The reason behind these problems were incompatibilities between our version of BFS and Be’s version: the log area is currently written differently in both implementations. As soon as you mount a dirty volume with the wrong operating system, chances are that blocks are written in random order to your hard drive, and thus, corrupting the file system - as Haiku currently crashes rather often, you get into this situation faster than you’d like.
Since we expect early adopters to double boot into BeOS (and for good reason), we should definitely get rid of this annoying risk to lose data.
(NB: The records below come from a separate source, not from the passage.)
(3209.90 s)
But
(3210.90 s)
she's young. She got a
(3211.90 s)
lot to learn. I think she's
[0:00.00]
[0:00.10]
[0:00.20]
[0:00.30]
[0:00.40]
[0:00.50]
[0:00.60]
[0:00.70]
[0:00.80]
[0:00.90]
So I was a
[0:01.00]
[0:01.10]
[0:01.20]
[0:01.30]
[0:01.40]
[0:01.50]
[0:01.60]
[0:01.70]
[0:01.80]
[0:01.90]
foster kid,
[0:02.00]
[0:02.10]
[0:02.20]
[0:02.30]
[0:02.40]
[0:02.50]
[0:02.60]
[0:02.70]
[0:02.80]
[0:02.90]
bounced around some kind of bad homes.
It will also be much easier to track down real remaining problems in BFS if all these simple traps are removed.
Therefore, this will be the next thing to work on for me. I will start to understand Be’s logging format, and then I’ll make ours compatible. Thanks to the wonders of “fsh” (no reboot necessary to uncleanly unmount a disk) this shouldn’t take too long - I expect to get it done sometime tomorrow.
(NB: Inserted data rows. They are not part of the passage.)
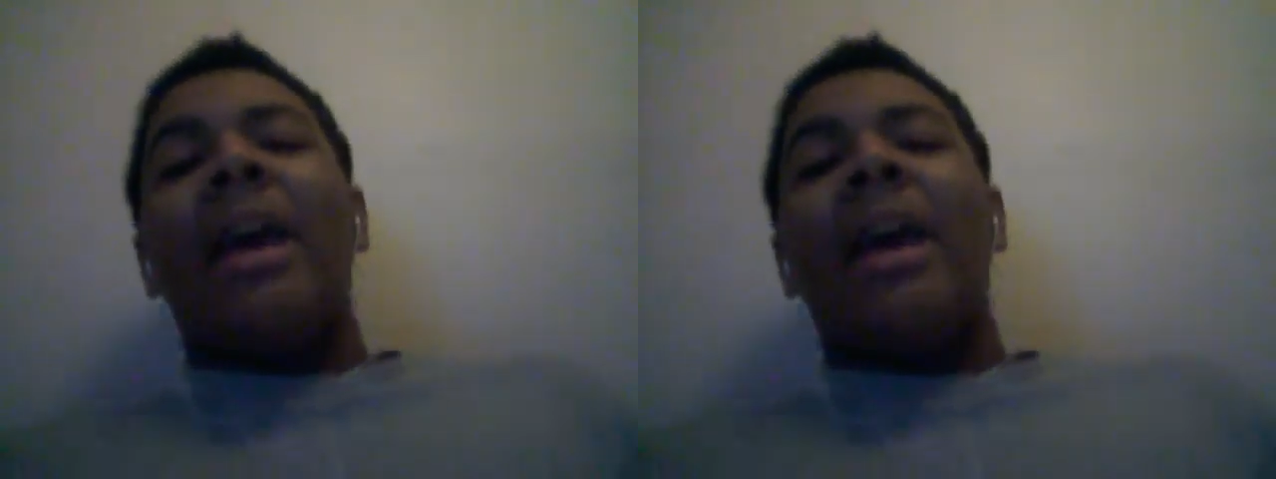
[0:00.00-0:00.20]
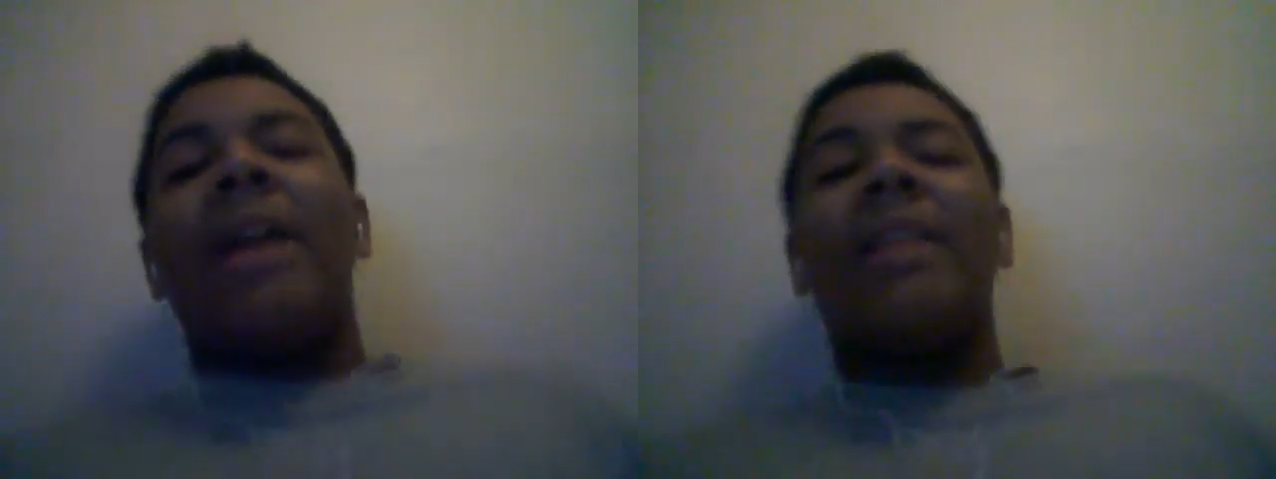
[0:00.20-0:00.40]

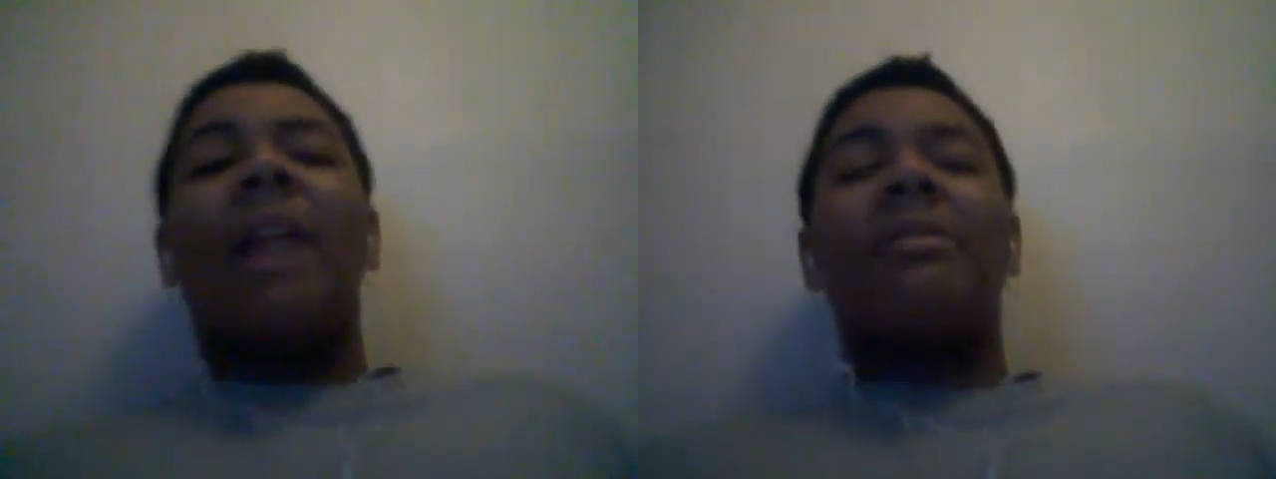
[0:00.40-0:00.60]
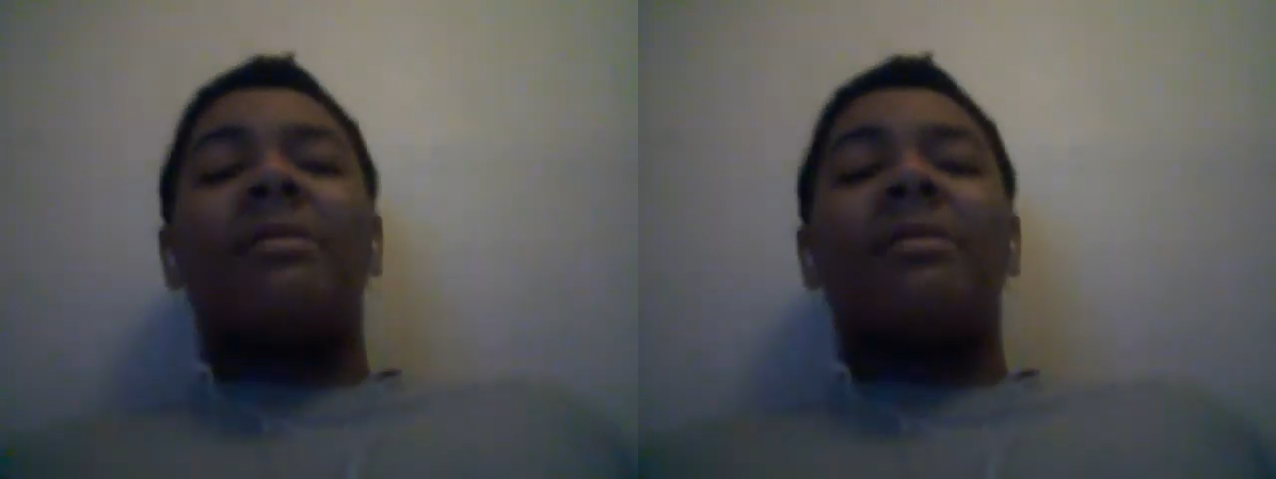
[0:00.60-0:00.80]
And then I
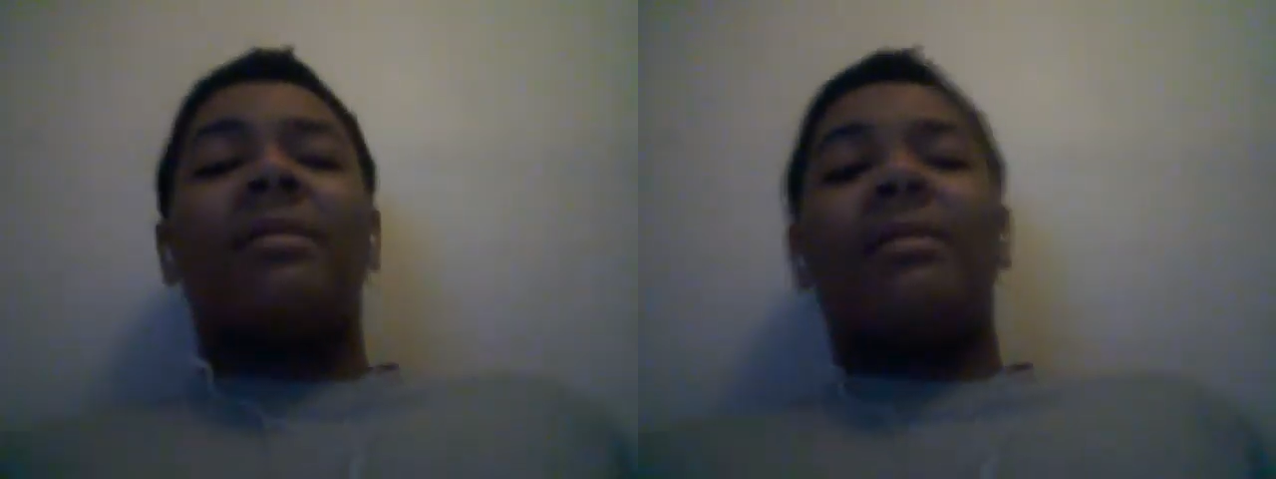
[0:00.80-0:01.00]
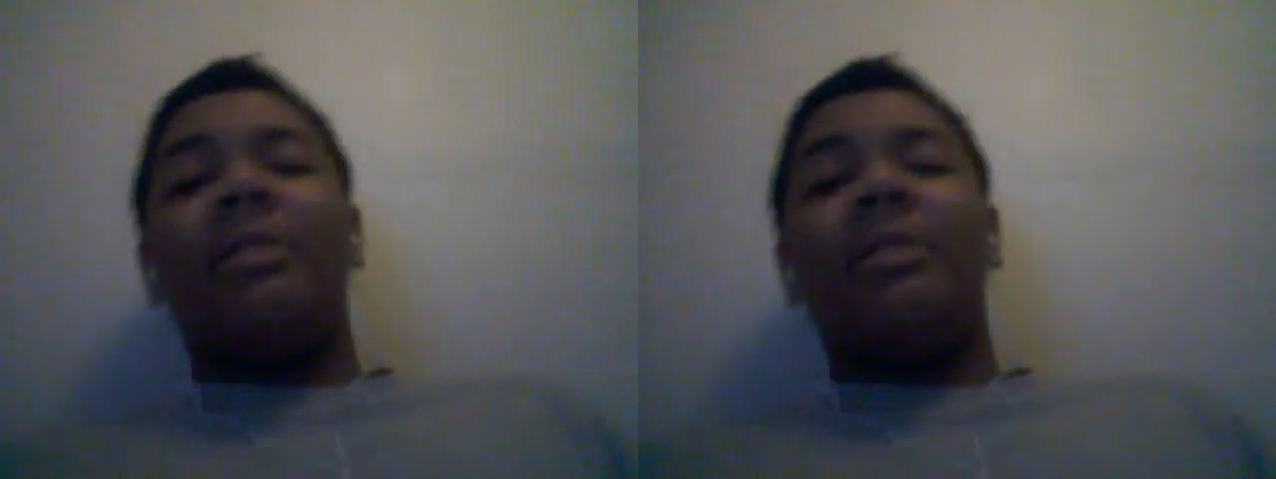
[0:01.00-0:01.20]
was,
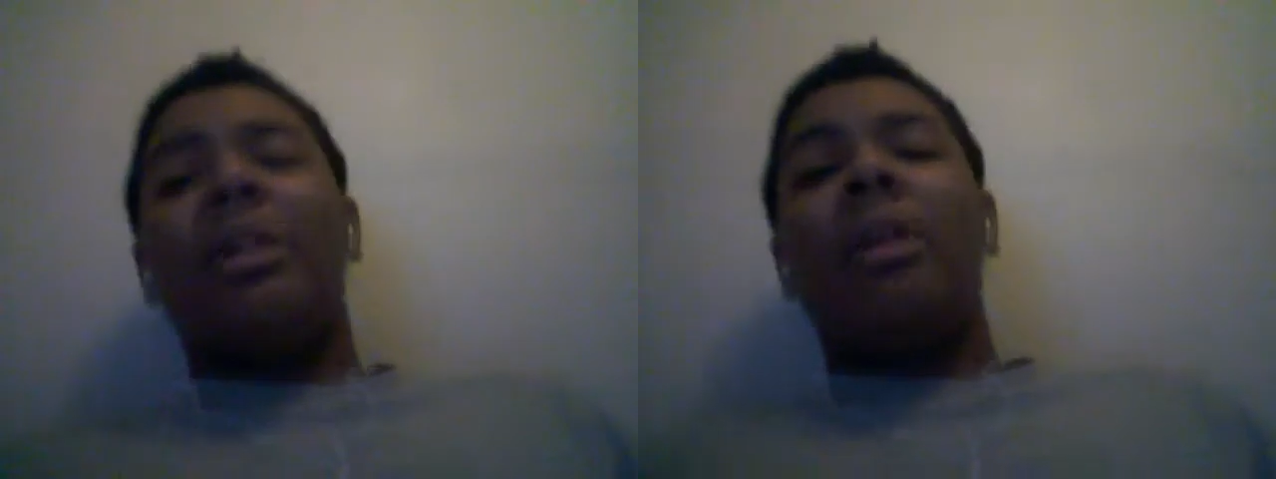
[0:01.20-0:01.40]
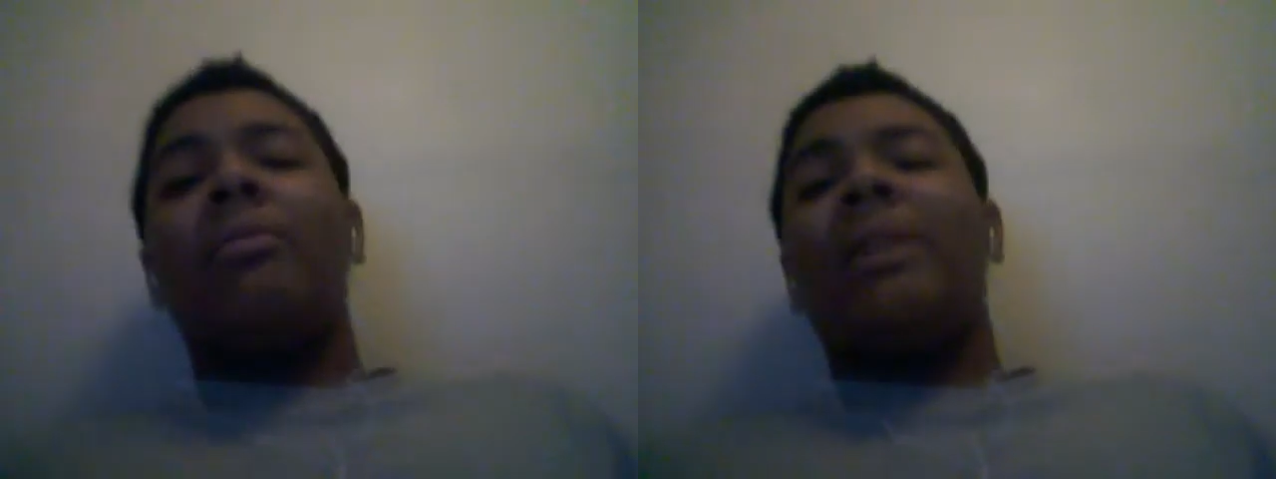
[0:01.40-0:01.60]

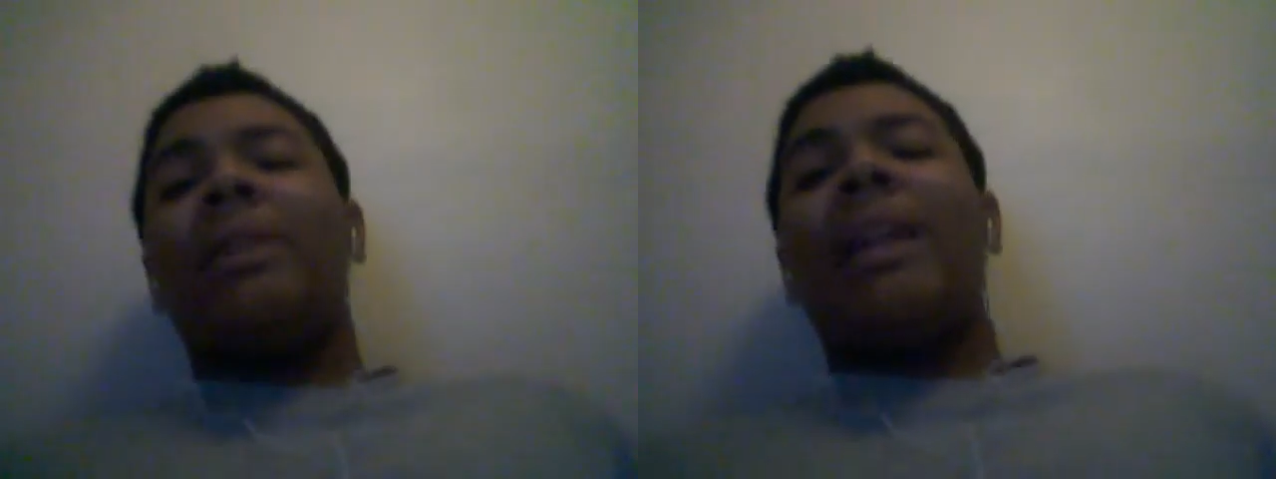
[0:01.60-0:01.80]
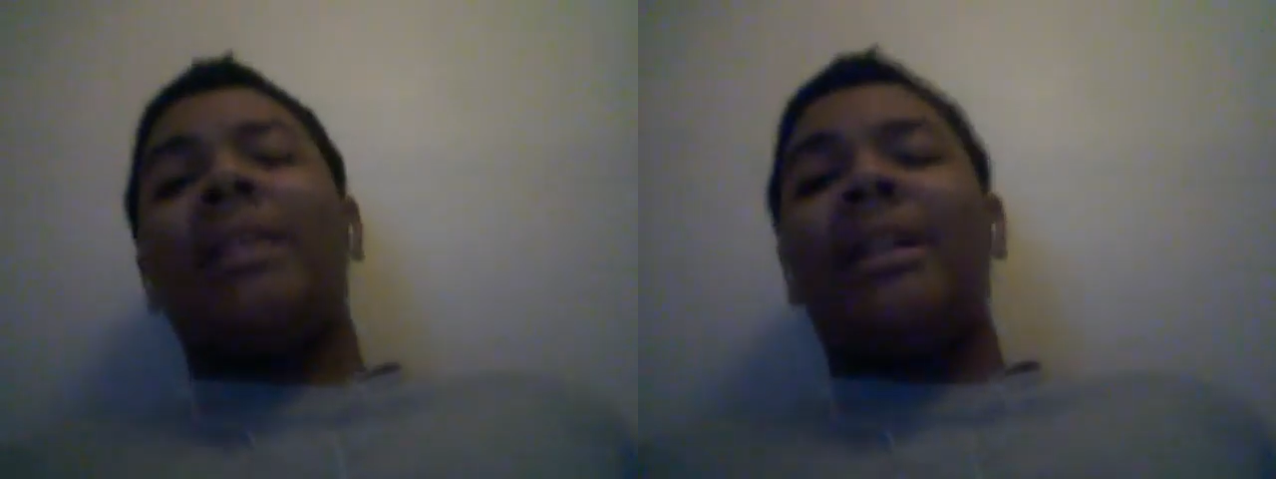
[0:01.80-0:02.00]

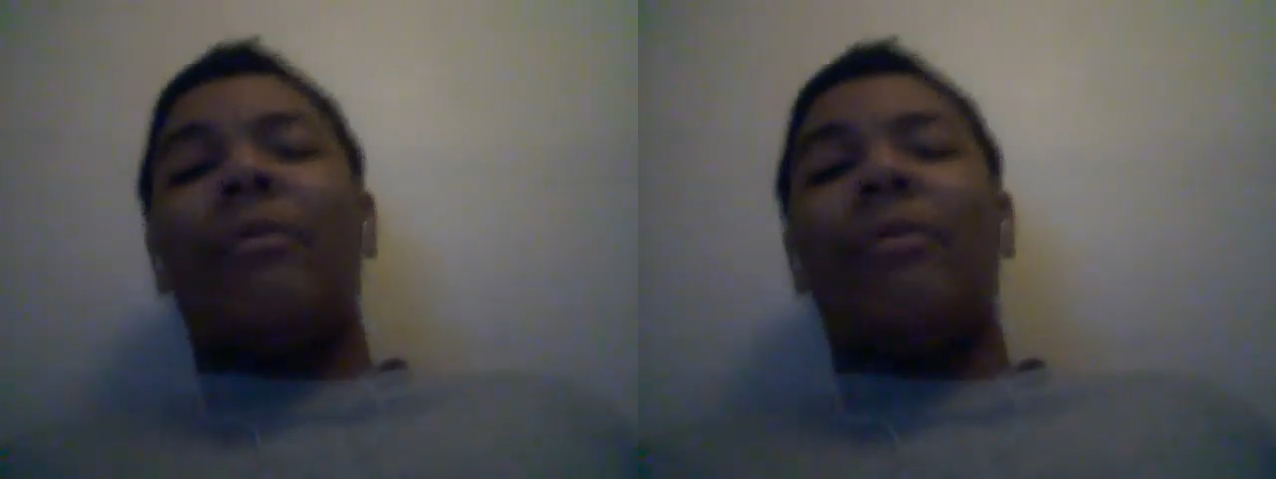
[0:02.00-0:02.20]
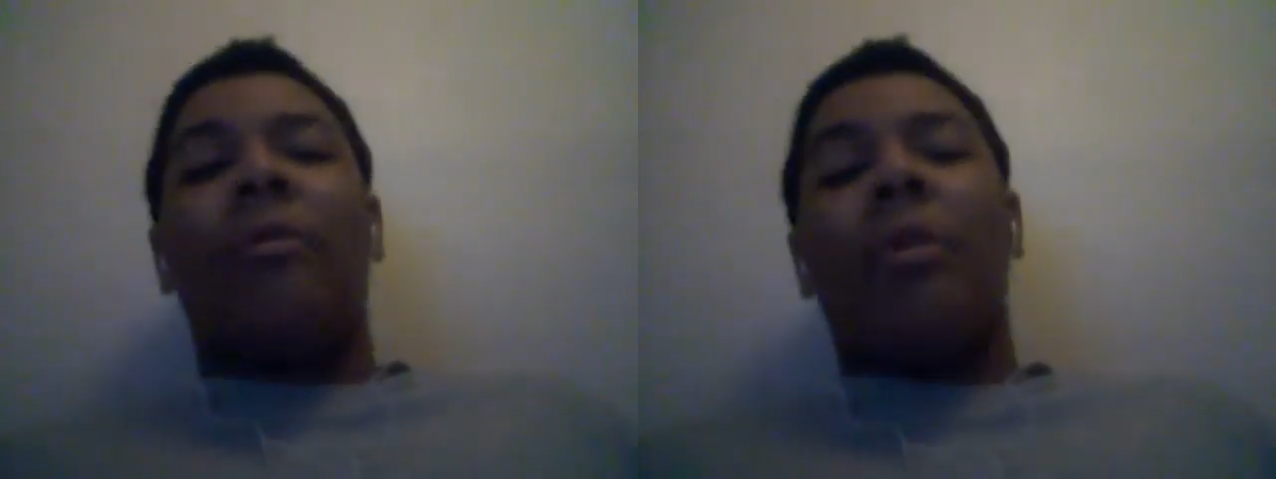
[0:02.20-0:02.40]
got to
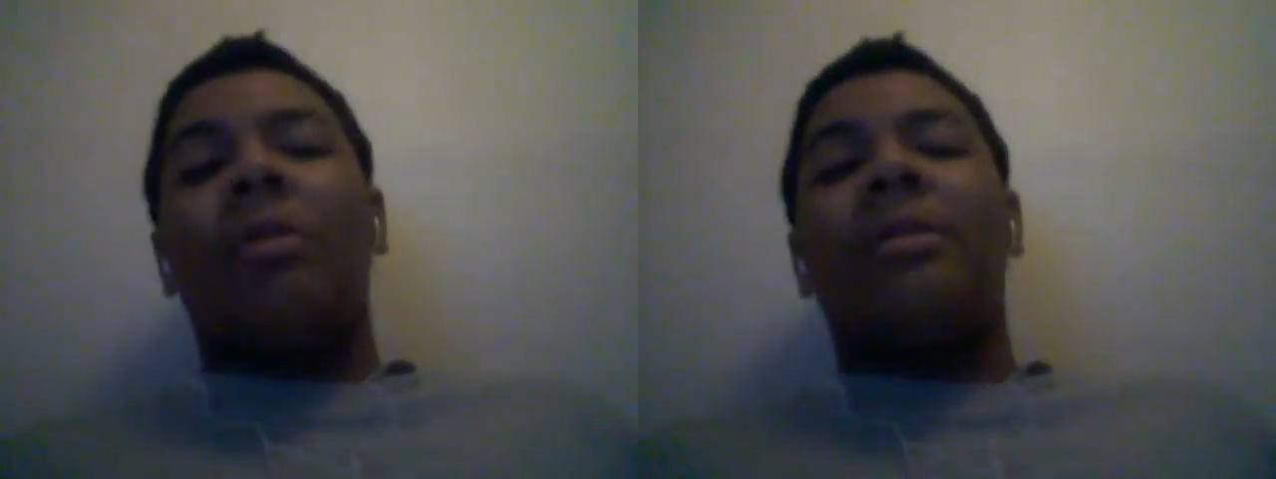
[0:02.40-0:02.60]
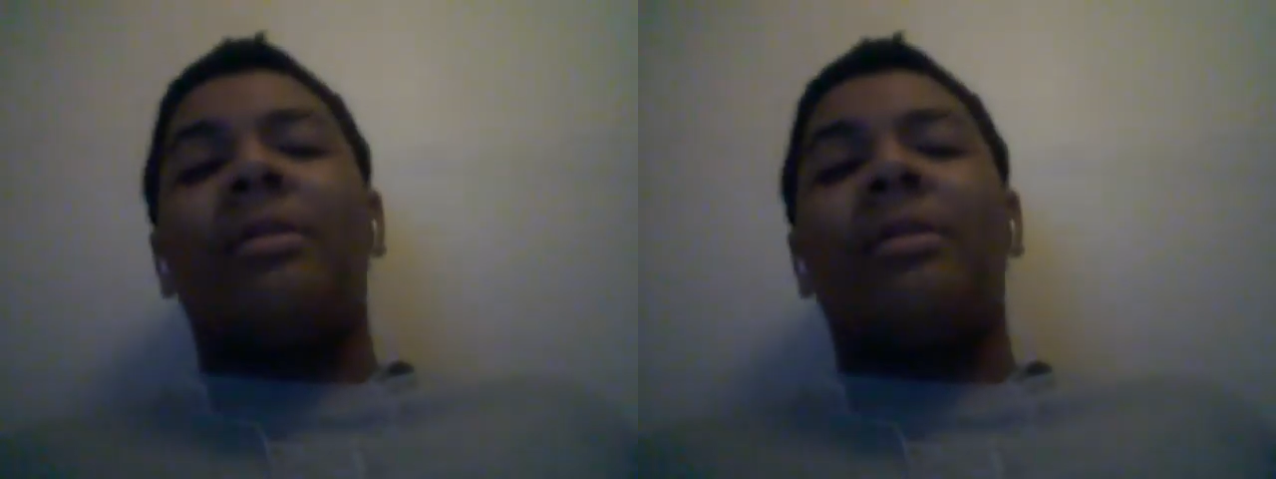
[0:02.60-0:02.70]
level 4,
Everything is in place now, and the boot loader is even passing all information to the kernel to be able to boot from a CD. It’s not yet working though, as the VFS is only evaluating the partition offset of the boot volume, and nothing more.
It’s probably only a tiny bit left, so I try to finish it tomorrow - in my spare time, as I usually don’t work during the weekend :-)
We have also agreed on not making demo CDs (images only, of course) available before the whole system runs a bit more stable. Compared to a hard disk image, a CD image is likely to be tested by a lot more people - and therefore, the first impression should not be too bad.